According to research from Aspect43, navigating compliance is one of the top reasons companies adopt HR technology solutions. Here at Fama, some of the top questions we get from prospects and clients are around compliance of online screening, social media screening, as well as workplace misconduct.
That’s why we’ve connected with Pam Devata – a partner in Seyfarth and Shaw, LLP’s Labor and Employment Practice Group and one of the nation’s top voices on the Fair Credit Reporting Act (FCRA) and state laws affecting employment background screening – to answer some critical compliance questions every corporate officer, HR, and Talent Acquisition professional needs to know.
In this article, Devata unpacks some questions around risk and potential liability – who is responsible for preventing workplace misconduct? What can organizations do to limit liability? and more.
What responsibility does an organization have to prevent workplace misconduct?
“It really does depend on the state,” Devata says. She continues, “depending on that specific state law, the real question is almost always did the employer have a duty to the person that was harmed? And, was that duty somehow breached?”
In Devata’s experience, legal action against a company related to workplace misconduct typically takes the form of a negligence claim, which may be anything from negligent hiring and retention to negligent misrepresentation or negligent screening. In terms of who, specifically, within an organization may be held accountable for a “foreseeable” instance of harmful misconduct, she states that it’s often a state-specific matter, but that “the law is really changing in that area.”
“We’ve seen and handled cases all over the country, frankly, where the burden is very, very high. That means that an employer will be deemed to have some sort of duty. But, the question is going to be how broad or narrow is the duty? And, where it is cut off isn’t always clear,” she said. “We’ve seen really broad interpretations of negligence law. A good example is New Mexico. In New Mexico, almost everything seems to be arguably foreseeable. Employers in certain jurisdictions really need to understand those different facets of the law.”
What organizational stakeholders are liable for workplace misconduct?
The question of a company's specific duty to protect employees from misconduct is a complicated one. It has recently come into focus following a Delaware court decision, which ruled that C-suite executives have a legal responsibility to oversee operations and may be held liable for failing to protect their workforce. Previously, liability was reserved for the board of directors. This is a big change. While this decision only applies to companies operating in Delaware, it’s important to note that Delaware is the home state to over 60% of Fortune 500 companies and a large number of small and mid-sized businesses, as well.

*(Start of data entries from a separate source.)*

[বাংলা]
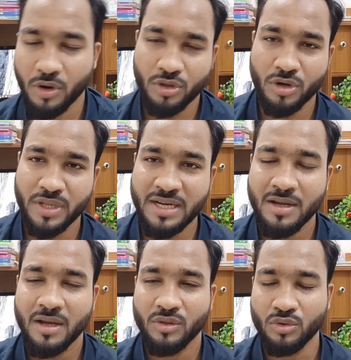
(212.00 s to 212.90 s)
বড় ধরনের
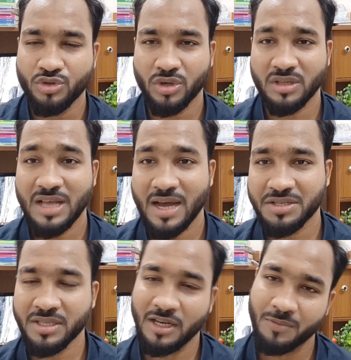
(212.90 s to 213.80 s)
দুর্যোগ না
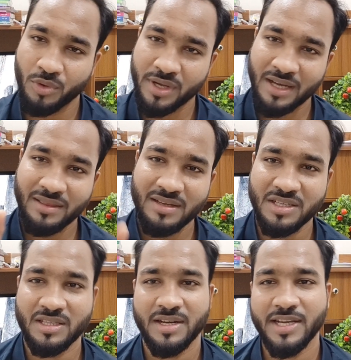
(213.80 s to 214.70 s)
আসে তাহলে পরীক্ষা
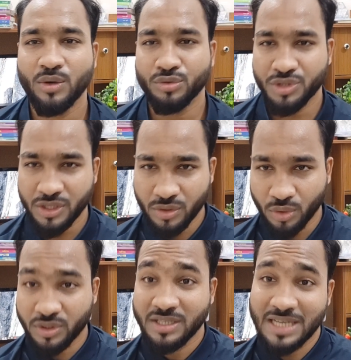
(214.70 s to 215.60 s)
তিরিশ তারিখে অনুষ্ঠিত
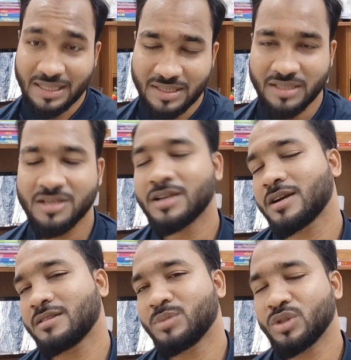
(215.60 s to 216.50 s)
হতে যাচ্ছে
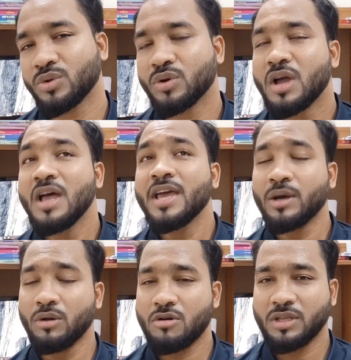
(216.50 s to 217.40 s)
শিক্ষার্থীবৃন্দ এ
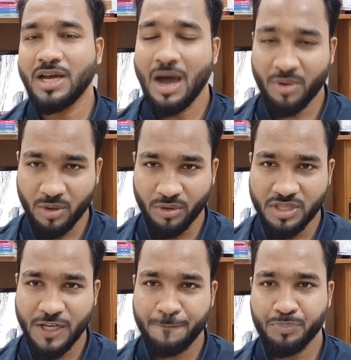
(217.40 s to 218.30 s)
হলো কথা আবারও
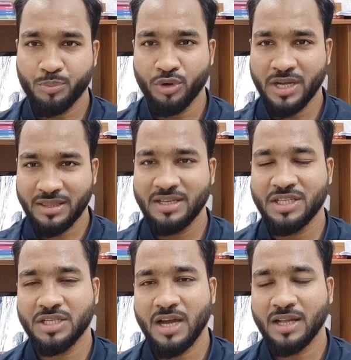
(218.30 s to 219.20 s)
বলছি পরীক্ষা
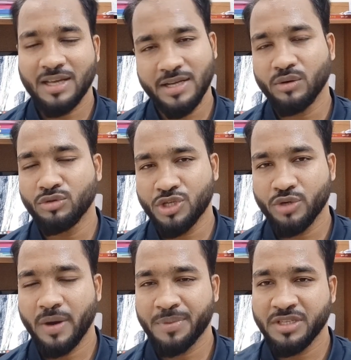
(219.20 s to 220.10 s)
তিরিশ তারিখে অনুষ্ঠিত
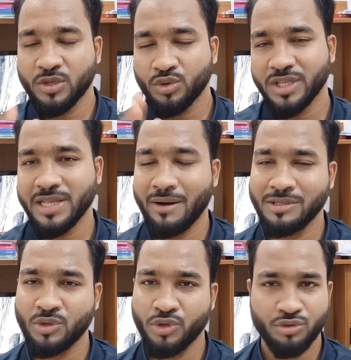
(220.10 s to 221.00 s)
হবে আপনার যে রুটিন দেওয়া
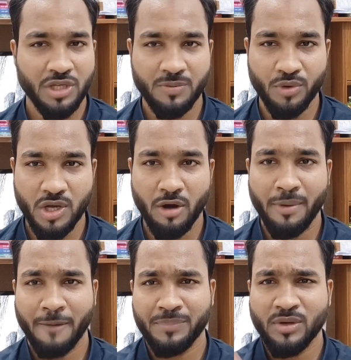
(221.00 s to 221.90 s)
আছে রুটিন অনুসারে পরীক্ষা
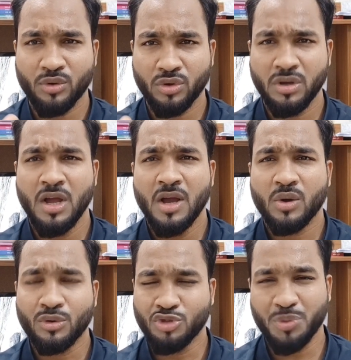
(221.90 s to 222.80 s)
হবে আপনি কোনো
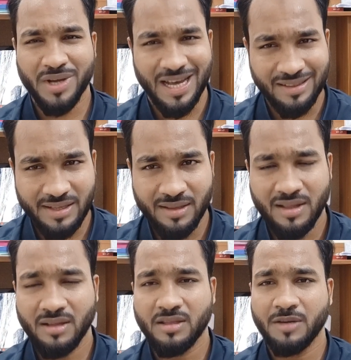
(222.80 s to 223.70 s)
গুজবে কান দিয়ে
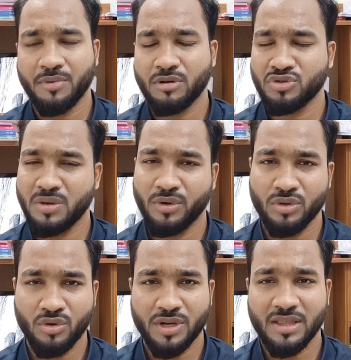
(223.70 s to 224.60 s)
না দিয়ে পড়াশোনা
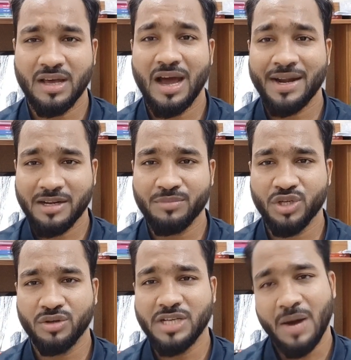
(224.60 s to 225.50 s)
বন্ধ করেন না আর একটা
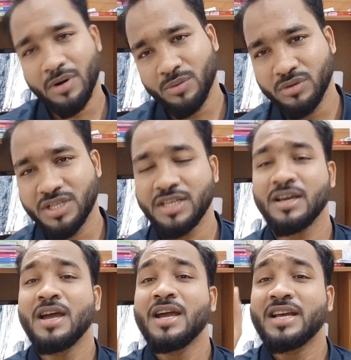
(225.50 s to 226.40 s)
বিষয় হচ্ছে আবারও বলছি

What steps can companies take to limit liability of workplace misconduct?
Beyond being thoroughly informed of any state-specific laws around negligence and oversight duties, Devata believes that there are some basic steps and best practices that any company can implement to protect against misconduct. That means companies are taking steps “to ensure that they are preventing things that are potentially preventable.” Moreover, these steps may be more important than ever as employers attempt to hire new talent quickly amidst ongoing labor shortages and increased competition.
“It’s challenging to get people hired quickly, efficiently, and effectively,” she said. “And there’s a friction there between getting someone in the door and onboarded quickly versus the appropriate screening that needs to happen.”
According to Devata, employers can reduce this friction through the use of screening processes and technologies that can be deployed efficiently and without increasing the risk of something concerning potentially falling through the cracks. This could include pre-qualification assessments and criminal background checks, as well as online and social media screening.
“Having a robust screening process at the beginning of any sort of engagement with either an employee or an independent contractor is very important,” she said.
Overall, it’s extremely important to understand the specific liability business leaders and board members have within each state and jurisdiction a company and leader is operating in. Organizational stakeholders, including CHROs and Chief People Officers, may be held liable in the event of fraud, theft, or violence in the workplace. The good news is there are steps companies can take to limit liability and protect themselves and their employees from harm.